Timnit then outlined some projects that she considers a good use of technology that would not be considered a priority under the current incentive model. Timnit’s former colleague at Google Ernest Mwebaze and his team, for example, is working with farmers to develop a cassava disease diagnosis tool. She explained that cassava is an important food security crop grown by smallholder farmers in sub-Saharan Africa, and disease is currently leading to poor yield. As the climate catastrophe intensifies, it will be even more important to increase the yield. The team worked with farmers to develop an app that classifies diseases, tells the disease severity and counts pests to better understand the problem. However, Timnit explained that “in the field of computer vision, current priorities do not push you to stuff like this. We can assert its importance, but it is difficult to publish a paper on this because publishers will say this is not novel, but just a data set paper.” She added, while conducting peer-reviewed research is very important, the priorities of the field push you away from this kind of work.

(Source: Ernest Mwebaze, 2021)

The second project is being led by DAIR research fellow Dr. Raesetje Safala, first conceived by Dr. Nyalleng Moorosi. Collaborators are working to understand the evolution of spatial apartheid in South Africa using aerial photos. This suburb and township segregation was enacted by law through the Group Areas Act, which forced non-white groups to live in townships where they allocated smaller budget than suburbs. 

(Source: Sefala et al., 2021. Constructing a Visual Dataset to Study the Effects of Spatial Apartheid in South Africa)

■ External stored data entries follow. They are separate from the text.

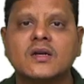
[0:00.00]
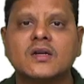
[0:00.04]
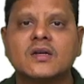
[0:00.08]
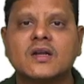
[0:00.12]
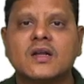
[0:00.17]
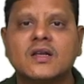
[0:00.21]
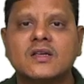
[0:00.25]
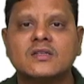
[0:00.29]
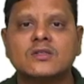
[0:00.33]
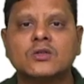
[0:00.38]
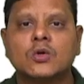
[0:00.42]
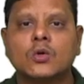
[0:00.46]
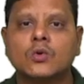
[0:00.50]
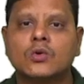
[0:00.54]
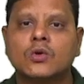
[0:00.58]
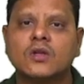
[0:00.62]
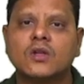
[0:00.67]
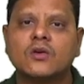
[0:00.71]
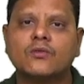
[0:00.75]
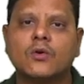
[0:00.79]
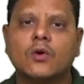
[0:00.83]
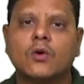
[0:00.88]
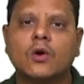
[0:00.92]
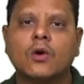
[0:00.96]
is due to the
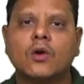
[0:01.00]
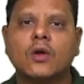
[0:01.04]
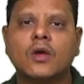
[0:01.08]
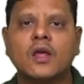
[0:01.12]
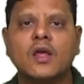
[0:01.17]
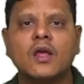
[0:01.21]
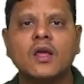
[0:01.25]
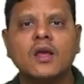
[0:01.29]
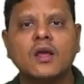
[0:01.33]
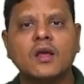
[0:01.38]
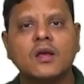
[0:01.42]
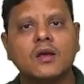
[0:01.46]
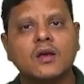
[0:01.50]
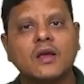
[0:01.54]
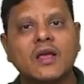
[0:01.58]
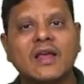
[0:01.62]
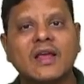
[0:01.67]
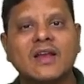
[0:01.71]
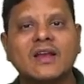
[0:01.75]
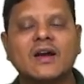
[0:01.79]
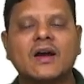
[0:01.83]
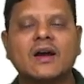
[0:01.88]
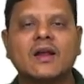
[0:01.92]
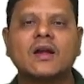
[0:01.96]
following
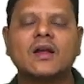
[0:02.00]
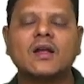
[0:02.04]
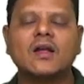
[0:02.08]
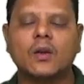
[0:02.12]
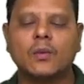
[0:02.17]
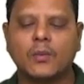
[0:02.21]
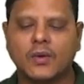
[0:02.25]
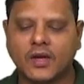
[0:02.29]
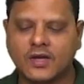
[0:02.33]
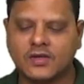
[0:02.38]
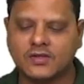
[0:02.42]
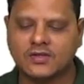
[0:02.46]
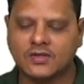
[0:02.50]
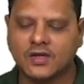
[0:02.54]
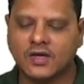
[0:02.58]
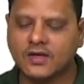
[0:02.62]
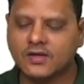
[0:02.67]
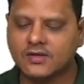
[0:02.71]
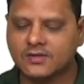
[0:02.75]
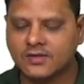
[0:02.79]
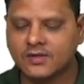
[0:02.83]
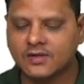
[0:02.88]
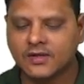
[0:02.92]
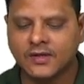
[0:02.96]
inherent
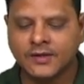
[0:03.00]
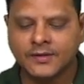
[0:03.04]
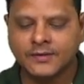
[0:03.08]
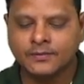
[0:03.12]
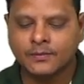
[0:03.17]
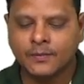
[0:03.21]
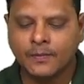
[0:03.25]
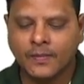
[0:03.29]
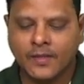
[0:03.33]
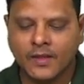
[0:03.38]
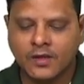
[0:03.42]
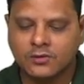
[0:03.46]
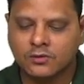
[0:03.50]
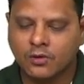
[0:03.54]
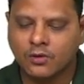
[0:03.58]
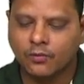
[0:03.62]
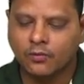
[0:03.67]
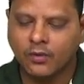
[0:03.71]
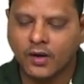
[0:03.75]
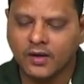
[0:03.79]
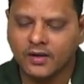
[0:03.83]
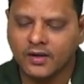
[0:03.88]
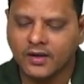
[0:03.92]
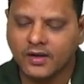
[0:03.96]
limitations. So
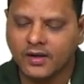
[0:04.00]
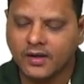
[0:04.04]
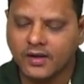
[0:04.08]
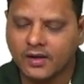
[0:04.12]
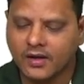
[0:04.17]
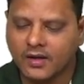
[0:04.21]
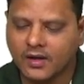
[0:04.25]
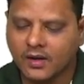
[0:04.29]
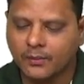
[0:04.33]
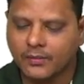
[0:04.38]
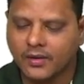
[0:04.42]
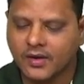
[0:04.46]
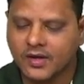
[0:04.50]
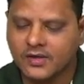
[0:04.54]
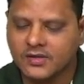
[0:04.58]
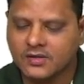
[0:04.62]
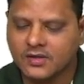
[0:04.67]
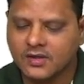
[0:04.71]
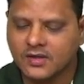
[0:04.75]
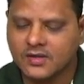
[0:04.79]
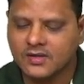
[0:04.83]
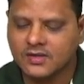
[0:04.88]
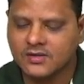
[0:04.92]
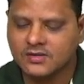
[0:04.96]
one inherent limitation
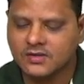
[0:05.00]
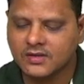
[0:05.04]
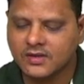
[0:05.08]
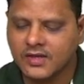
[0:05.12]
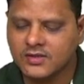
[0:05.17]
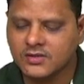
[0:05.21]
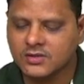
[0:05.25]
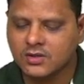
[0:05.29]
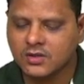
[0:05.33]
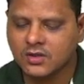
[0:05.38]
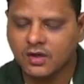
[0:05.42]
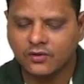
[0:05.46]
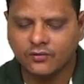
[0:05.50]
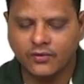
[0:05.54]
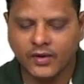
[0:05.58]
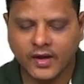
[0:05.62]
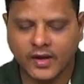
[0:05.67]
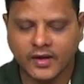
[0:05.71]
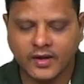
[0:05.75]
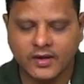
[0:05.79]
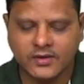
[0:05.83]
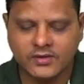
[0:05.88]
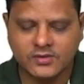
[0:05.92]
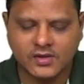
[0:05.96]
is nature of
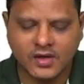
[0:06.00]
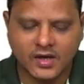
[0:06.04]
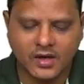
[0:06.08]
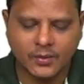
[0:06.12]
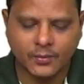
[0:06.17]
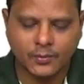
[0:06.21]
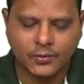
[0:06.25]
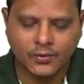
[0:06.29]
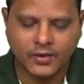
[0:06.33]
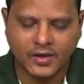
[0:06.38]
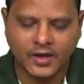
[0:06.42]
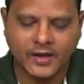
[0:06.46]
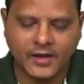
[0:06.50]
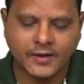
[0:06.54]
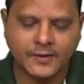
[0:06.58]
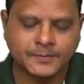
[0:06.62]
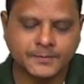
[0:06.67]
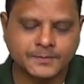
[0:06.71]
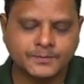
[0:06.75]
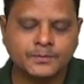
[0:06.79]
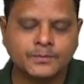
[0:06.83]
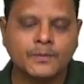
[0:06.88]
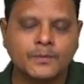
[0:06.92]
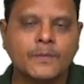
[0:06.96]
financial reporting.
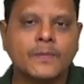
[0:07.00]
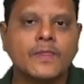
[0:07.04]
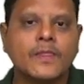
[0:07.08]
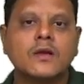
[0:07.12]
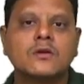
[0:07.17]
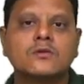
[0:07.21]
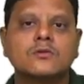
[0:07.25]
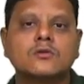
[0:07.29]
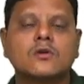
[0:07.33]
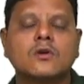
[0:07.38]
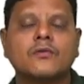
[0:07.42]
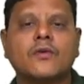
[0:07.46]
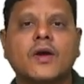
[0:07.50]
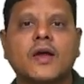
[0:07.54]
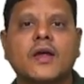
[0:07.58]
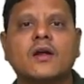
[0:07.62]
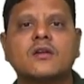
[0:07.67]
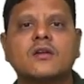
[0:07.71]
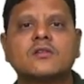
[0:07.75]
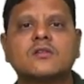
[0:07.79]
So financial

The stark differences are very clear, despite the fact that apartheid is over legally. Timnit explained that the research team posed the question, “since this legal change, have lives changed? Have these spatial configurations changed?” They wanted to know, “can we use computer vision to do this kind of analysis?” Gathering a data set took years, as the South African government stopped annotating townships, something they must do if the government wants to understand the impact of spatial apartheid. In their paper, they compare changes over time to what amount of land has wealthy people living on it, compared to not wealthy people. They found that vacant areas were being mostly changed into wealthy neighbourhoods, and formerly non-residential areas were demolished, with some built into wealthy neighbourhoods. Timnit explained that they ran into similar publishing problems that she discussed earlier in her presentation, with conference reviewers questioning novelty and importance of this kind of work. Eventually they published it in NeurIPS, as there is a specific dataset and benchmarks track for data set gathering, ethical considerations, etc. They will be continuing their analysis of this work and look forward to seeing how it develops.

In closing, Timnit emphasized that these projects illustrate the kinds of things an independent research institute can do, and developing priorities and norms is a part of this. For example, at DAIR, it was important to them that the South Africa project was led by Raesetje who grew up in a township. “Her specific knowledge shaped the research questions, and here we have applied the principle developed by disabled activists, ‘nothing about us without us’.” This is a research principle that the researchers at DAIR can and have decided is important to them. As we at the Digital Democracies Institute continue shaping our own values and research principles, we thank Dr. Gebru for sharing the work happening at DAIR.